AIM OF THE EXERCISE: All the lines below need retyping exactly, apart from the images.

DATA FOR THIS EXERCISE:

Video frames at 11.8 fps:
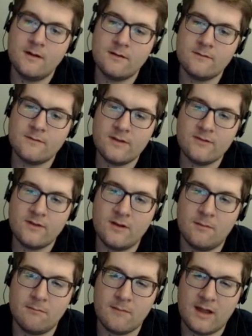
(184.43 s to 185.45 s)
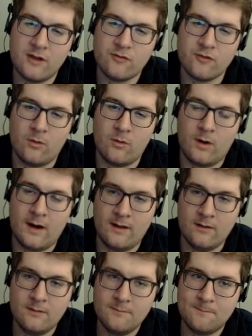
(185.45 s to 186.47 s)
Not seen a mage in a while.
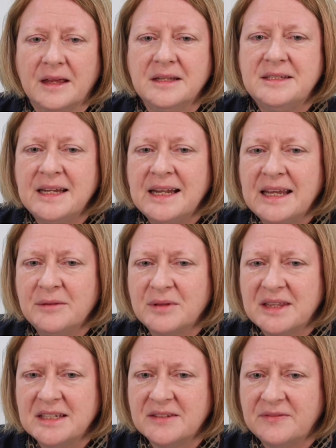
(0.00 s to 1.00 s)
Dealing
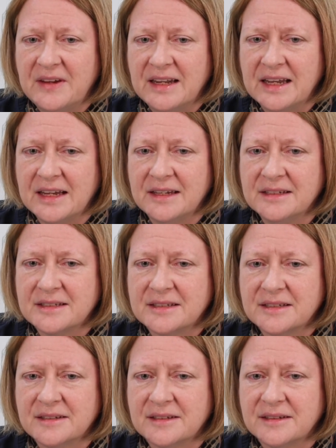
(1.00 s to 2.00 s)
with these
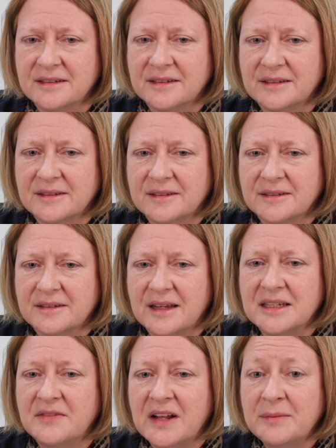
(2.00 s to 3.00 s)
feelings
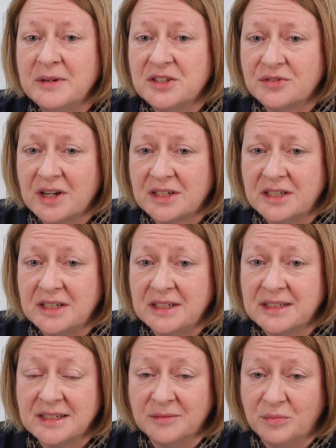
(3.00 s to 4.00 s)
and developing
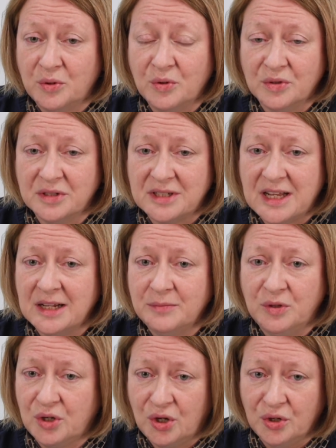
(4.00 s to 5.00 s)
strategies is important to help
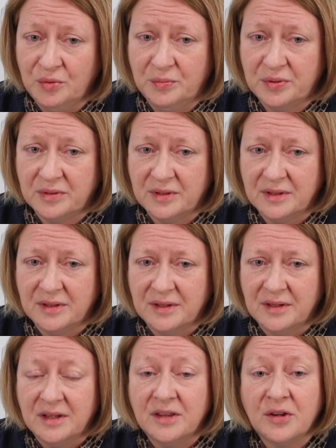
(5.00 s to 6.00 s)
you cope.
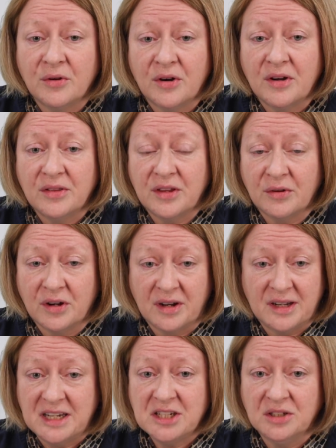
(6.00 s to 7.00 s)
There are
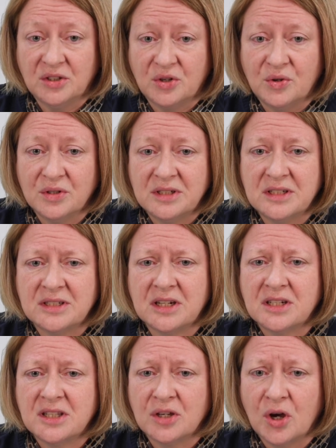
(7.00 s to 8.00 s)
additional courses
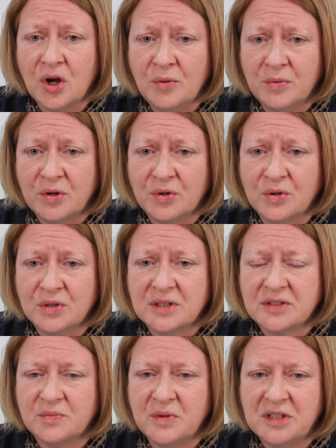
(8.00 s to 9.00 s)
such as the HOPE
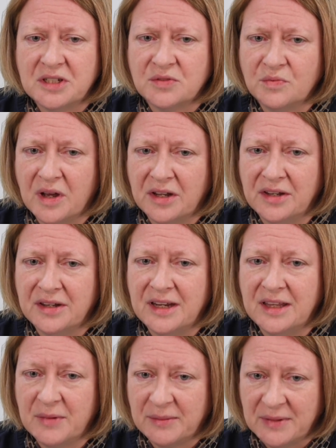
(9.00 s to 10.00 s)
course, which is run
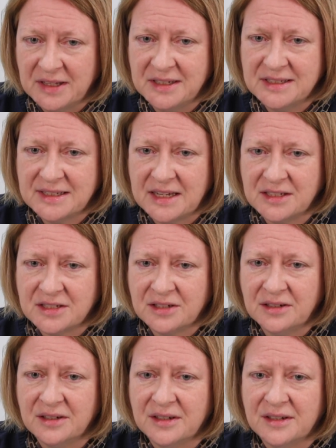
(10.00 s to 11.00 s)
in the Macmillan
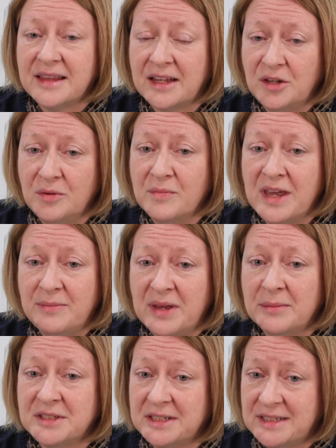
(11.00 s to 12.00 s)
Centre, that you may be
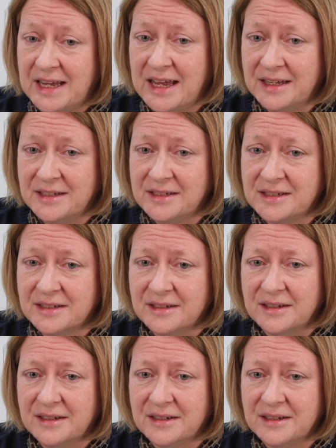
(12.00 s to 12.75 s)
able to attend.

EXERCISE RESPONSE:
Video frames at 11.8 fps:
(184.43 s to 185.45 s)
(185.45 s to 186.47 s)
Not seen a mage in a while.
(0.00 s to 1.00 s)
Dealing
(1.00 s to 2.00 s)
with these
(2.00 s to 3.00 s)
feelings
(3.00 s to 4.00 s)
and developing
(4.00 s to 5.00 s)
strategies is important to help
(5.00 s to 6.00 s)
you cope.
(6.00 s to 7.00 s)
There are
(7.00 s to 8.00 s)
additional courses
(8.00 s to 9.00 s)
such as the HOPE
(9.00 s to 10.00 s)
course, which is run
(10.00 s to 11.00 s)
in the Macmillan
(11.00 s to 12.00 s)
Centre, that you may be
(12.00 s to 12.75 s)
able to attend.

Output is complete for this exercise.